Course Notes: A Crash Course on Causality -- Week 4: Inverse Probability of Treatment Weighting (IPTW)

For the pdf slides, click here

Inverse Probability of Treatment Weighting

Motivating example

  • Suppose there is a single confounder \(X\), with propensity scores \[ P(A=1\mid X=1) = 0.1, \quad P(A=1\mid X=0) = 0.8 \]

  • In propensity score matching, for subjects with \(X=1\), 1 out of 9 controls will be matched to the treated

    • Thus, 1 person in the treated group counts the same as 9 people from the control group

    • So rather than matching, we could use all data, but down-weight each control subject to be just 1/9 of the treated subject

Inverse probability of treatment weighting (IPTW)

  • IPTW weights: inverse of the probability of treatment received

    • For treated subjects, weight by \(1/P(A=1\mid X)\)
    • For control subjects, weight by \(1/P(A=0\mid X)\)
  • In the previous example

    • For \(X=1\), the weight for a treated subject is \(1/0.1 = 10\), and the weight for a control subject is \(1/0.9 = \frac{10}{9}\)

    • For \(X=0\), the weight for a treated subject is \(1/0.8 = \frac{5}{4}\), and the weight for a control subject is \(1/0.2 = 5\)

  • Motivation: in survey sampling, it is common to oversample some subpopulation, and then use Horvitz-Thompson estimator to estimate population means

Pseudo population

  • IPTW creates a pseudo-population where treatment assignment no longer depend on \(X\)

    • So there is no confounding in the pseudo-population

  • In the original population, some people were more likely to get treated based on their \(X\)’s

  • In the pseudo-population, everyone is equally likely to get treated, regardless of their \(X\)’s

Estimation with IPTW

  • We can estimate \(E(Y^1)\) as below \[ \frac{\sum_{i=1}^n \frac{1}{\pi_i} A_i Y_i} {\sum_{i=1}^n \frac{1}{\pi_i} A_i } \]
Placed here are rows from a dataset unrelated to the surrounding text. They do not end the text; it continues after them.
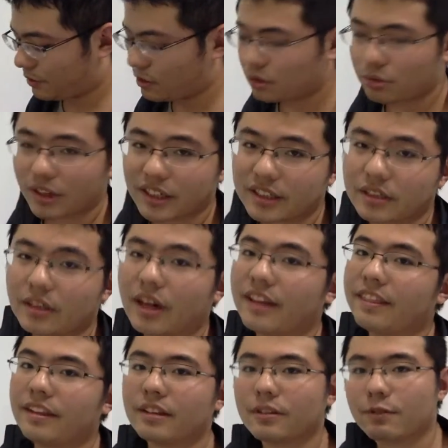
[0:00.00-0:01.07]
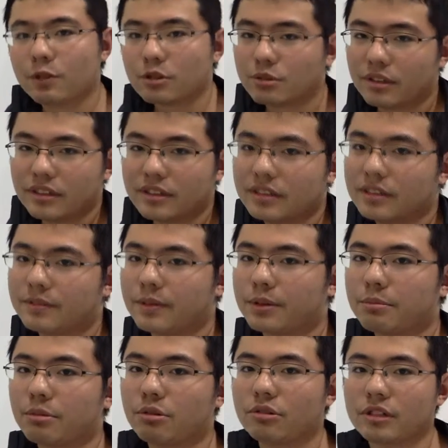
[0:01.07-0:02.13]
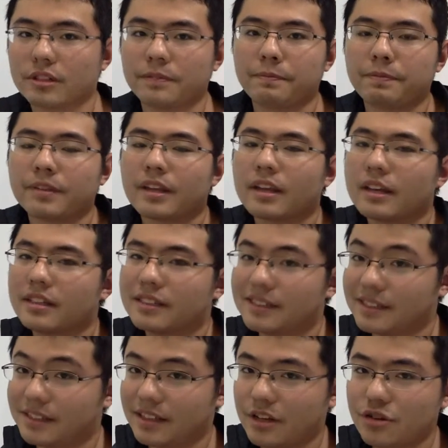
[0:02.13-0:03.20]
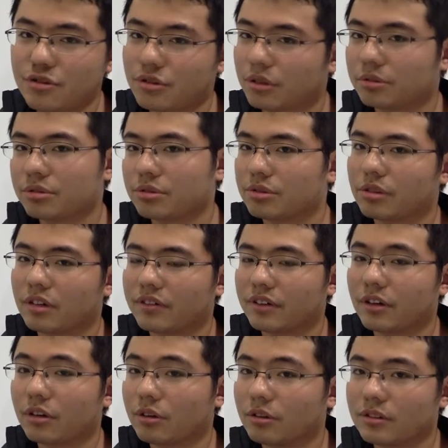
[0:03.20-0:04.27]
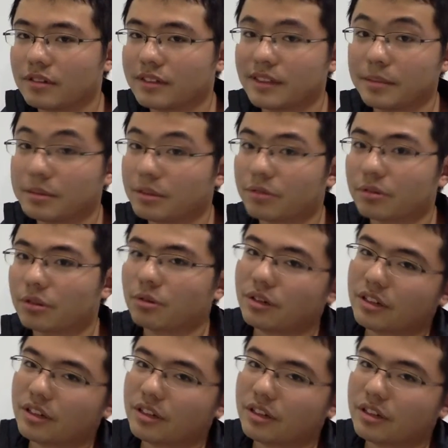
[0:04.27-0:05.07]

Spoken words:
first question, I think the first question is very important. It's essential to solving all the subsequent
    • where \(\pi_i = P(A_i=1|X_i)\) is the propensity score
    • The numerator is the sum of \(Y\)’s in treated pseudo-population
    • The denominator is the number of subjects in treated pseudo-population
  • We can estimate \(E(Y^0)\) as below \[ \frac{\sum_{i=1}^n \frac{1}{1-\pi_i} (1-A_i) Y_i} {\sum_{i=1}^n \frac{1}{1-\pi_i} (1-A_i) } \]
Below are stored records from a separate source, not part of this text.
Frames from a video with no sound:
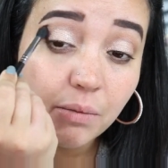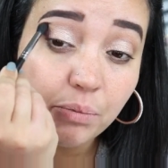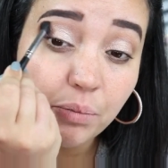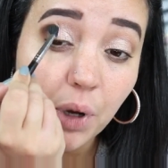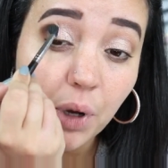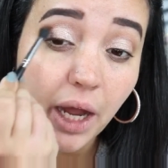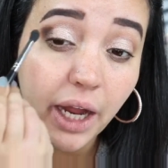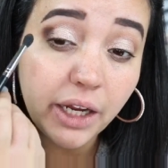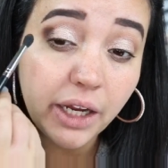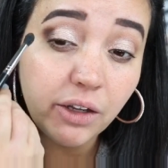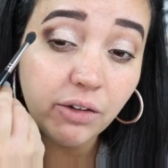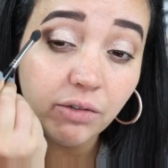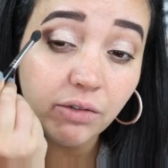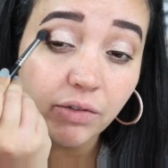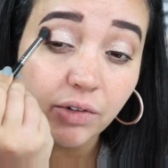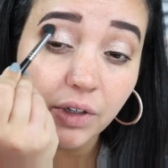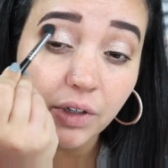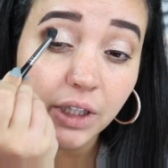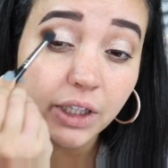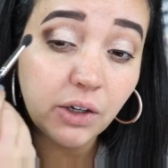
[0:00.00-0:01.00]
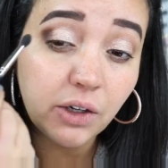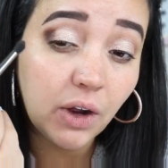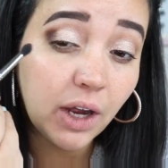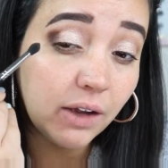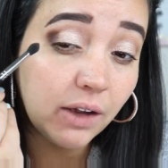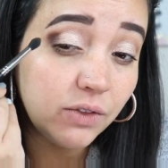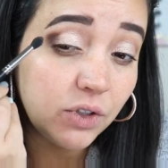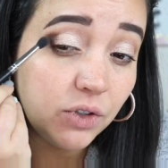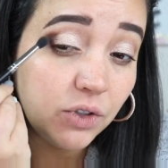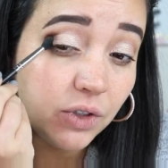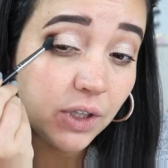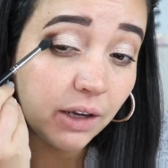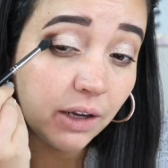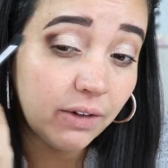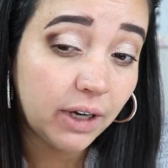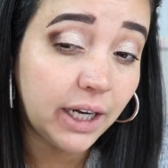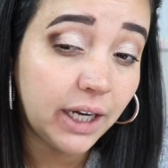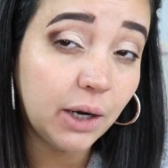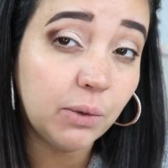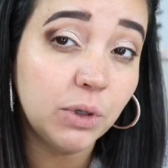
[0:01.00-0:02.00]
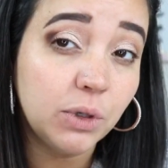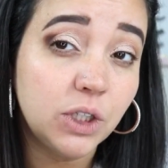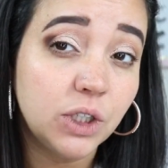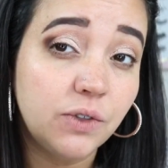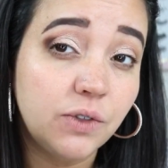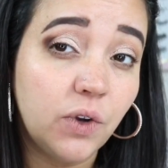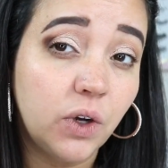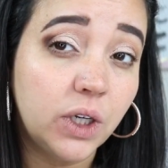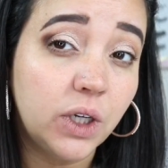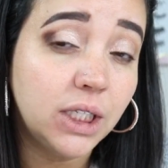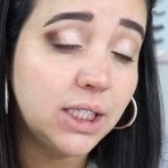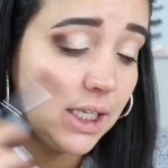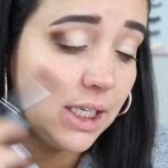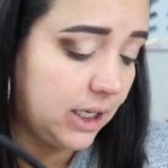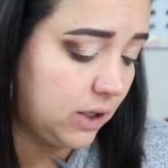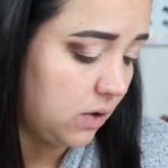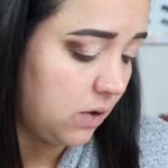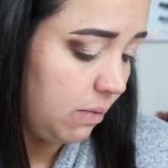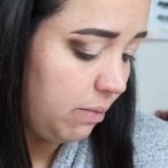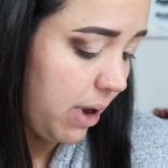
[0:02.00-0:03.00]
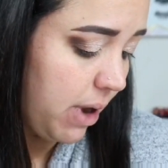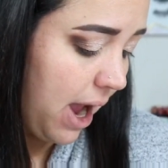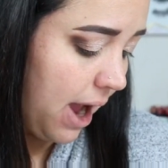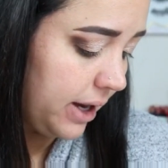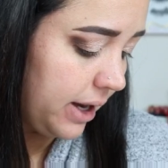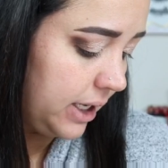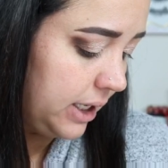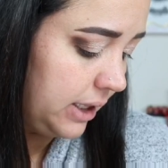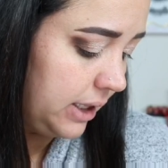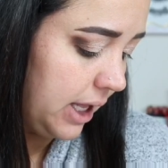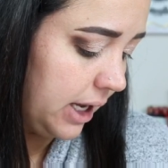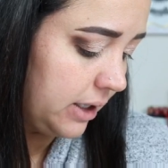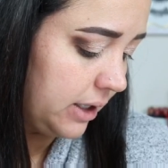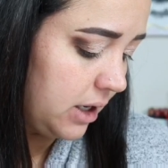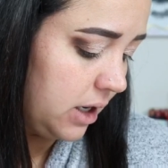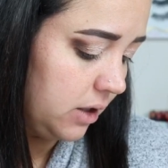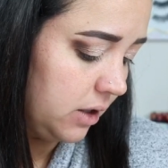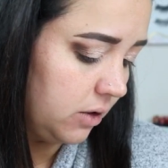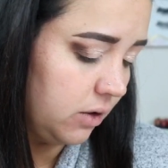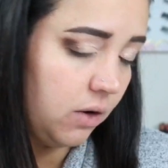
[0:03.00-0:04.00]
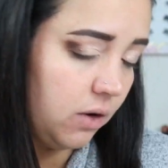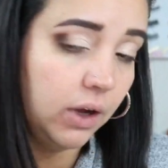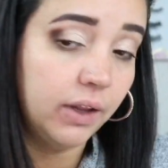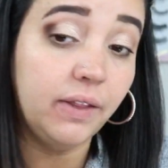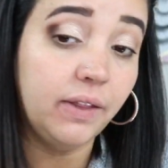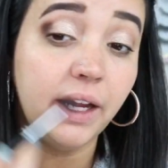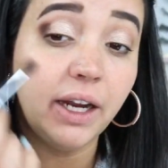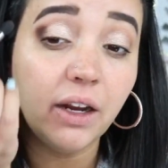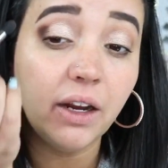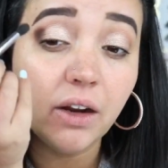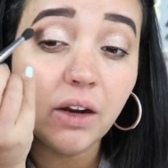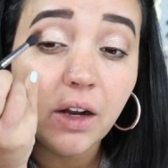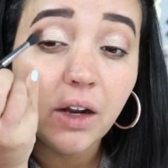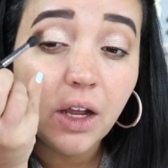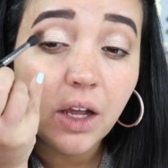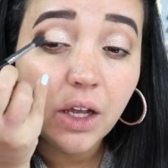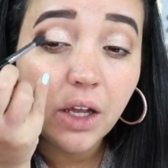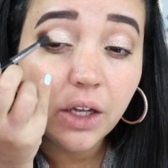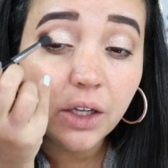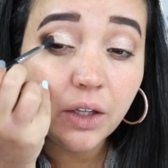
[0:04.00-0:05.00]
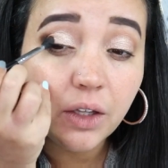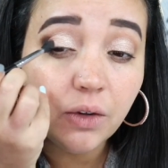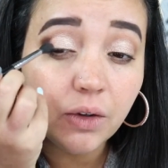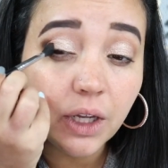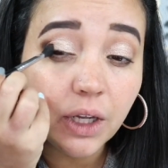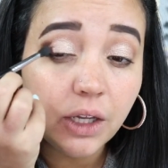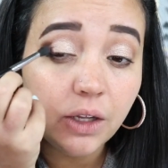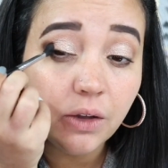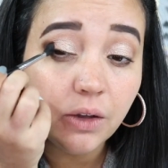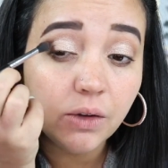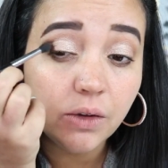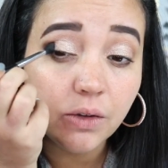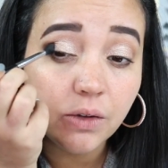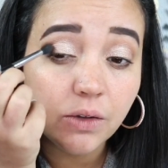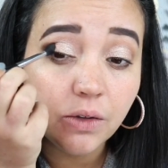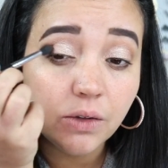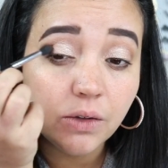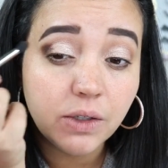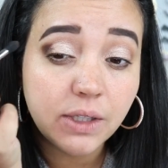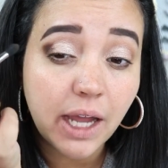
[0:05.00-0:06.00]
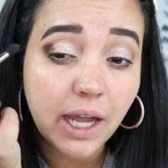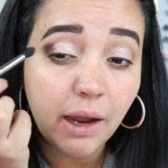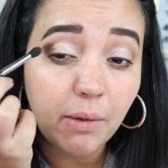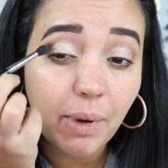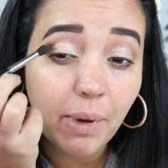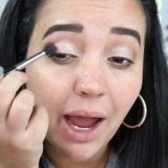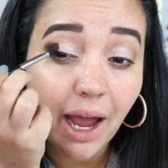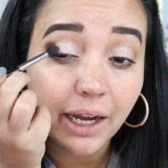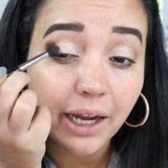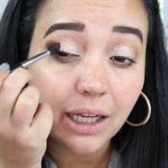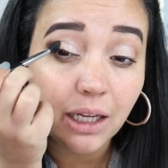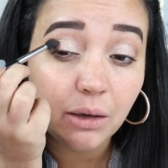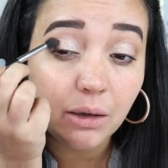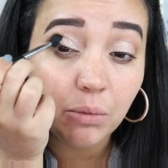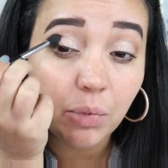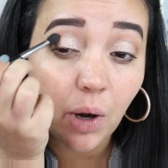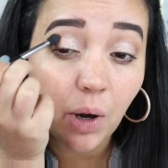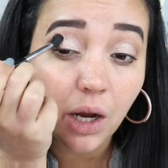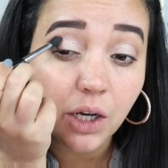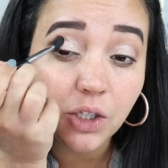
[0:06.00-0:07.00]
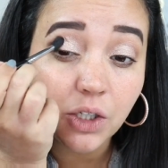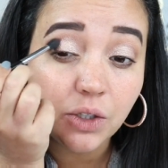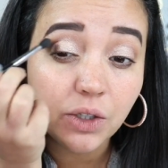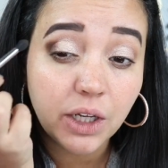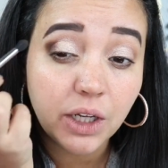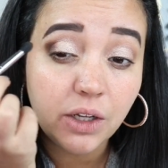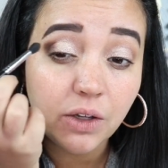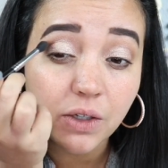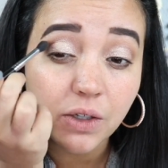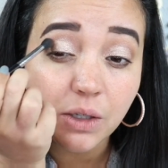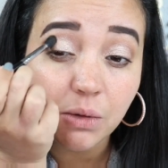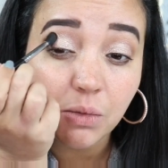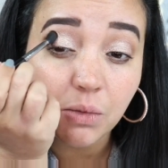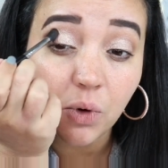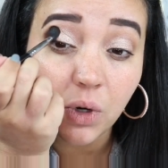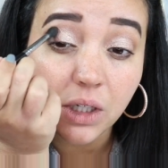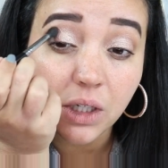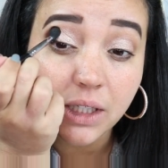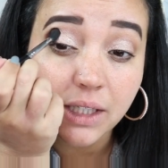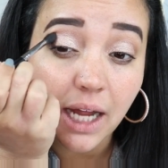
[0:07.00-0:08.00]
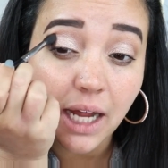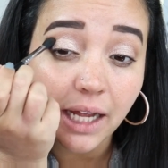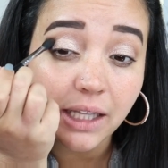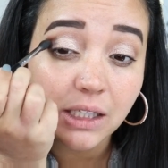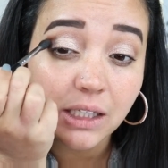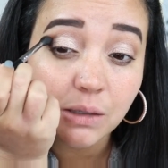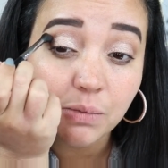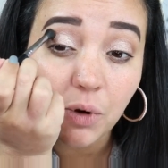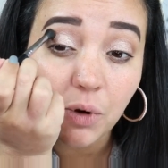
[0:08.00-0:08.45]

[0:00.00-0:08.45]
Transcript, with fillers: but you really don't have to do that right now. We're just focusing on packing that color on there. You can use a packing brush. You can use a more dense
  • Average treatment effect: \(E(Y^1) - E(Y^0)\)

Marginal Structural Models

Marginal structural models

  • Marginal structural models (MSM): a model for the mean of the potential outcomes

  • Marginal: not conditional on the confounders (population average)
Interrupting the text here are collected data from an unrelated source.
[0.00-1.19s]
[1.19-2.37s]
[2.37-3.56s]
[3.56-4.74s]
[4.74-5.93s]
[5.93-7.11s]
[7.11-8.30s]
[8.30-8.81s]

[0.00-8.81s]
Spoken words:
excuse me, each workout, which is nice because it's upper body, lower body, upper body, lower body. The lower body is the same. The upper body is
  • Structural: for potential outcomes, not observed outcomes

Linear MSM and logistic MSM

  • Linear MSM \[ E(Y^a) = \psi_0 + \psi_1 a, \quad a = 0, 1 \]

    • \(E(Y^0) = \psi_0\), \(E(Y^0) = \psi_0 + \psi_1\)
    • So the average causal effect \[E(Y^1) - E(Y^0) = \psi_1\]
  • Logistic MSM \[ logit\{E(Y^a)\} = \psi_0 + \psi_1 a, \quad a = 0, 1 \]

    • So the causal odds ratio \[ \frac{\frac{P(Y^1=1)}{1-P(Y^1=1)}}{\frac{P(Y^0=1)}{1-P(Y^0=1)}} = \psi_1 \]

MSM with effect modification

  • Suppose \(V\) is a variable that modifies the effect of \(A\)

  • A linear MSM with effect modification \[ E(Y^a \mid V) = \psi_0 + \psi_1 a + \psi_3V + \psi_4 a V, \quad a = 0, 1 \]

    • So the average causal effect \[E(Y^1) - E(Y^0) = \psi_1 + \psi_4 V\]
  • General MSM \[ g\{E(Y^a \mid V)\} = h(a, V; \psi) \]
    • \(g()\): link function
    • \(h()\): a function specifying parametric from of \(a\) and \(V\) (typically additive, linear)

MSM estimation using pseudo-population

  • Because of confounding, MSM \[ g\{E(Y^a \mid V)\} = \psi_0 + \psi_1 a \] is difference from GLM (generalized linear model) \[ g\{E(Y_i \mid A_i)\} = \psi_0 + \psi_1 A_i \]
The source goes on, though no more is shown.